--- START ---

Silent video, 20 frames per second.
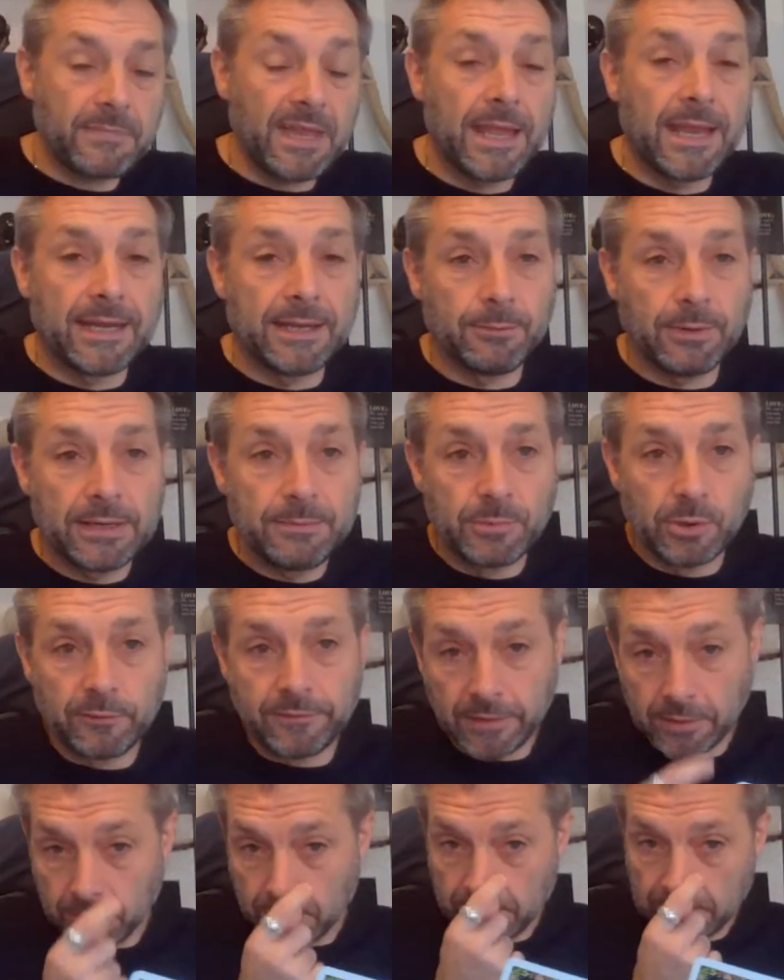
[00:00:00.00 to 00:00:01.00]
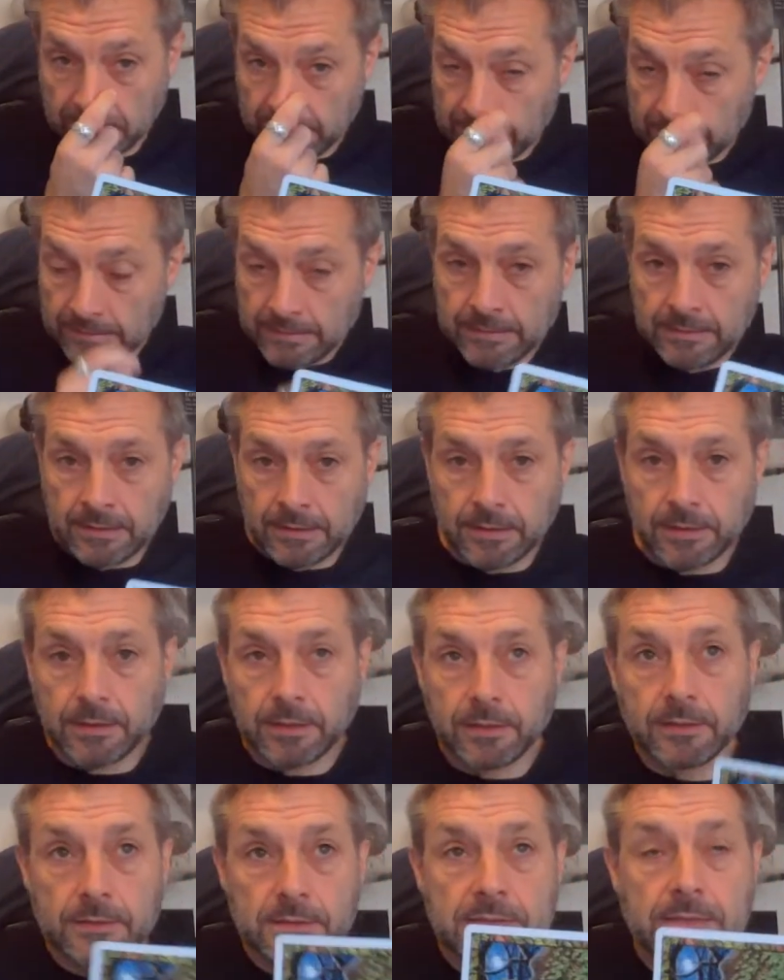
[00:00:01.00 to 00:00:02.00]
anyway, moving on.
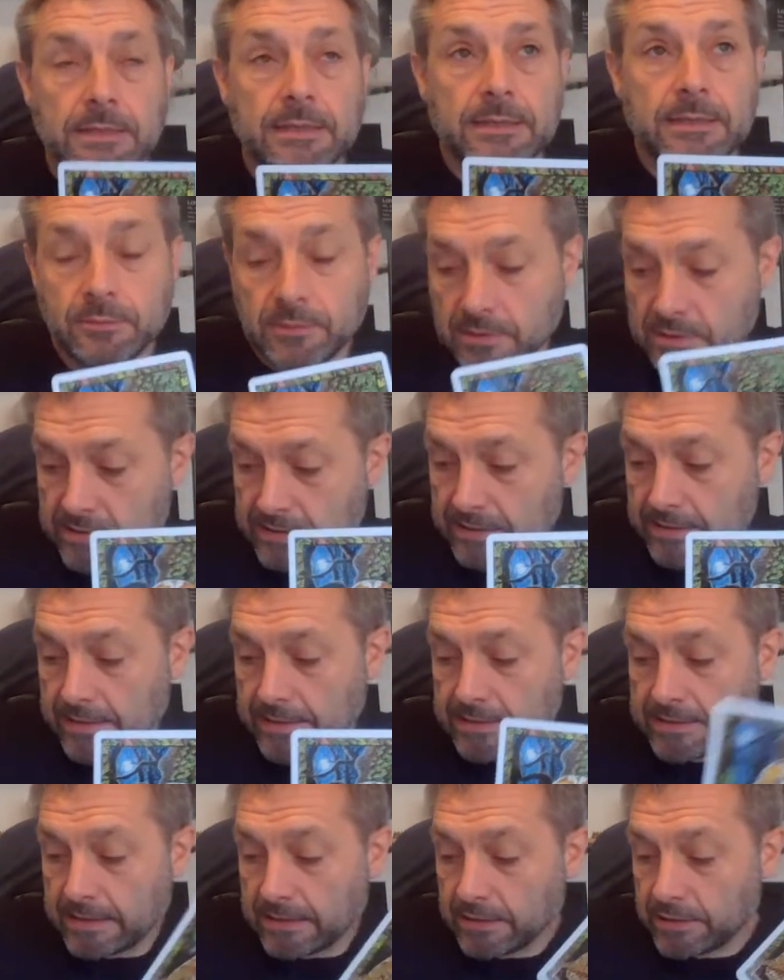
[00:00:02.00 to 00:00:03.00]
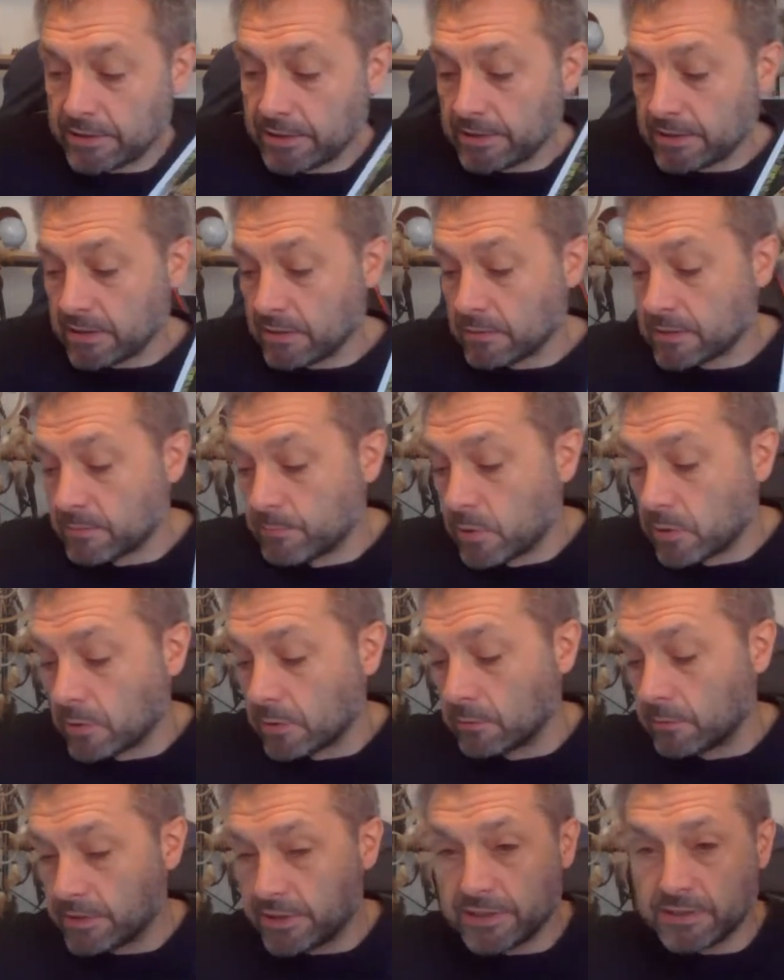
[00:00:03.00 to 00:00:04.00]
So that was today's energy. To
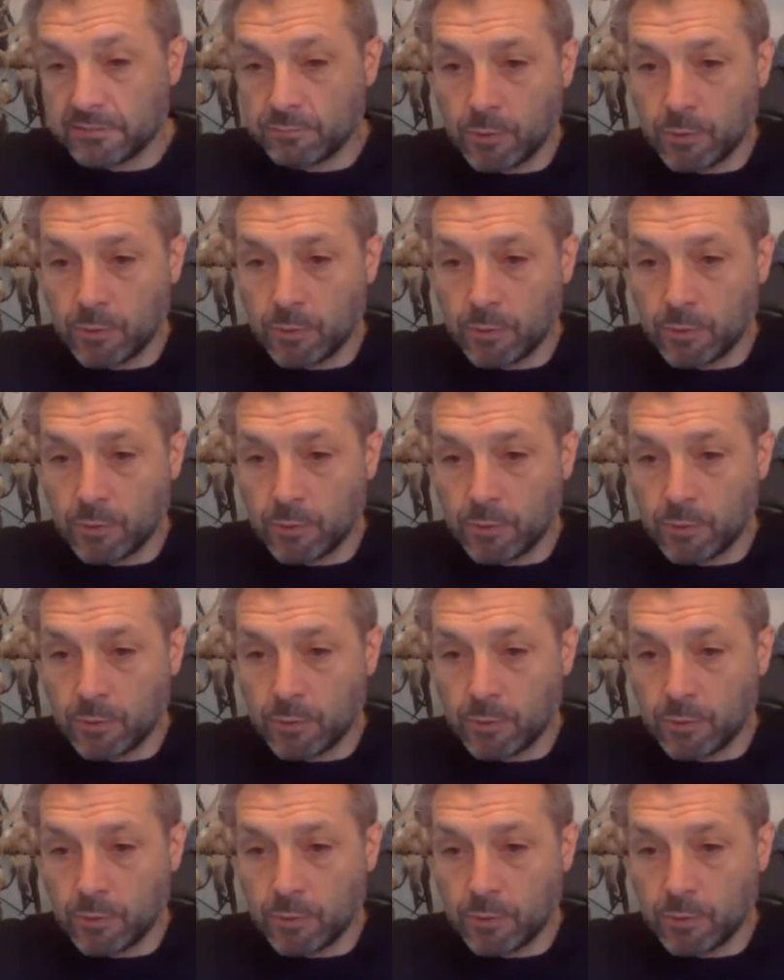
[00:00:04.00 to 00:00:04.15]
tomorrow, which is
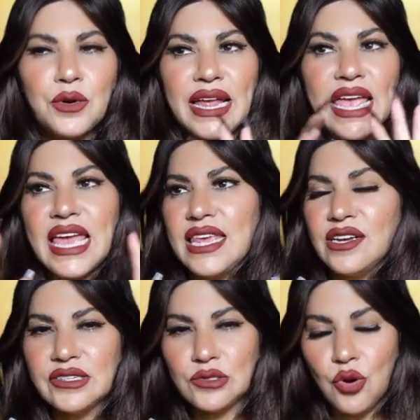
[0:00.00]
or eighty
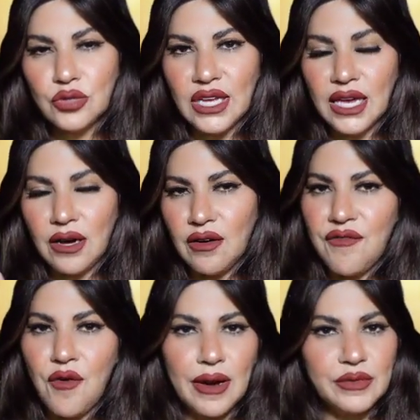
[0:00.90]
years old
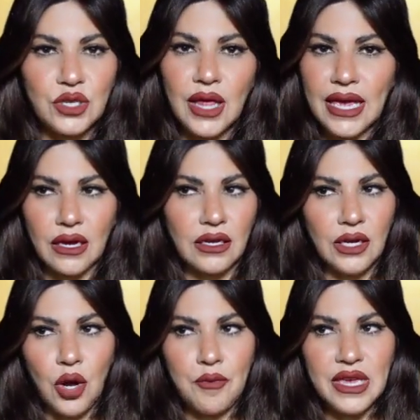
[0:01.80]
for him to like, you
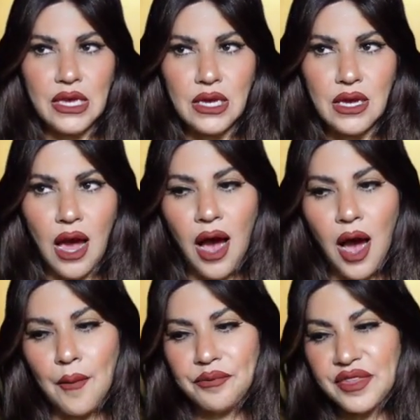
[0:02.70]
know, be
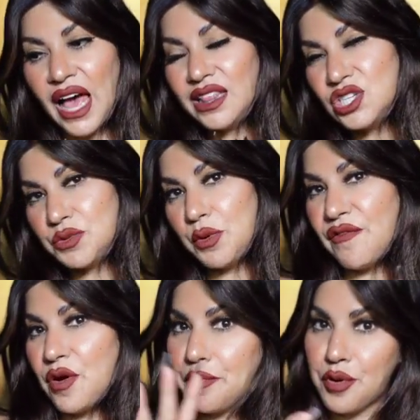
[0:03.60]
um, eligible
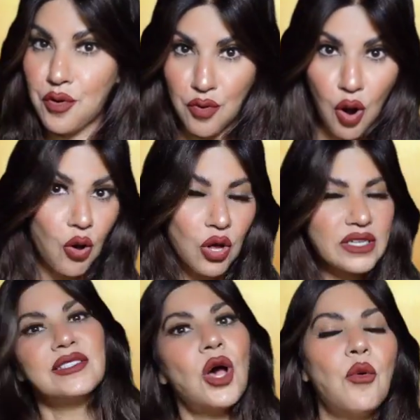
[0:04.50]
for parole.
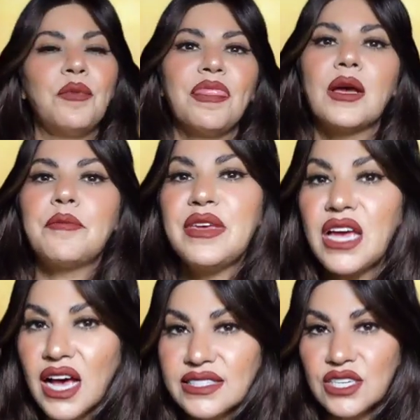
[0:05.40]
So
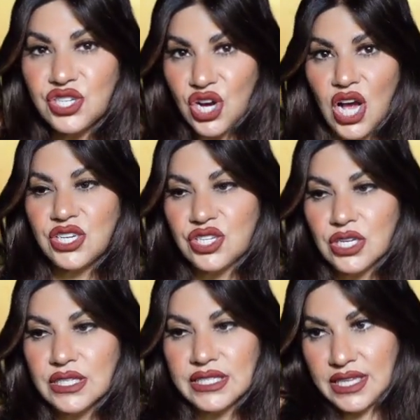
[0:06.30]
because the judge
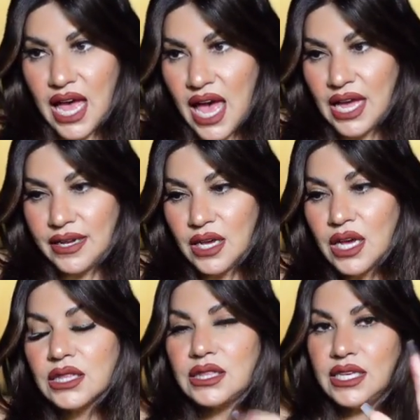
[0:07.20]
said
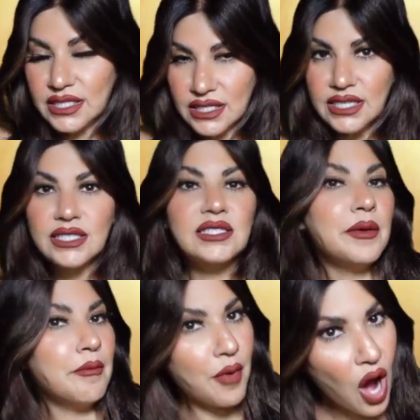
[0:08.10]
this is
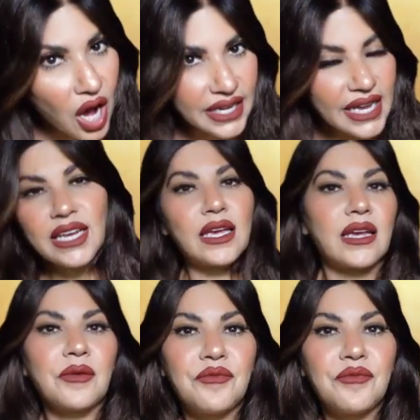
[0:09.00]
demonic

--- END ---

Return nothing except the lines from the one containing "[00:00:02.00 to 00:00:03.00]" through the final line of the data, copied exactly. Leave out all pictures.

[00:00:02.00 to 00:00:03.00]
[00:00:03.00 to 00:00:04.00]
So that was today's energy. To
[00:00:04.00 to 00:00:04.15]
tomorrow, which is
[0:00.00]
or eighty
[0:00.90]
years old
[0:01.80]
for him to like, you
[0:02.70]
know, be
[0:03.60]
um, eligible
[0:04.50]
for parole.
[0:05.40]
So
[0:06.30]
because the judge
[0:07.20]
said
[0:08.10]
this is
[0:09.00]
demonic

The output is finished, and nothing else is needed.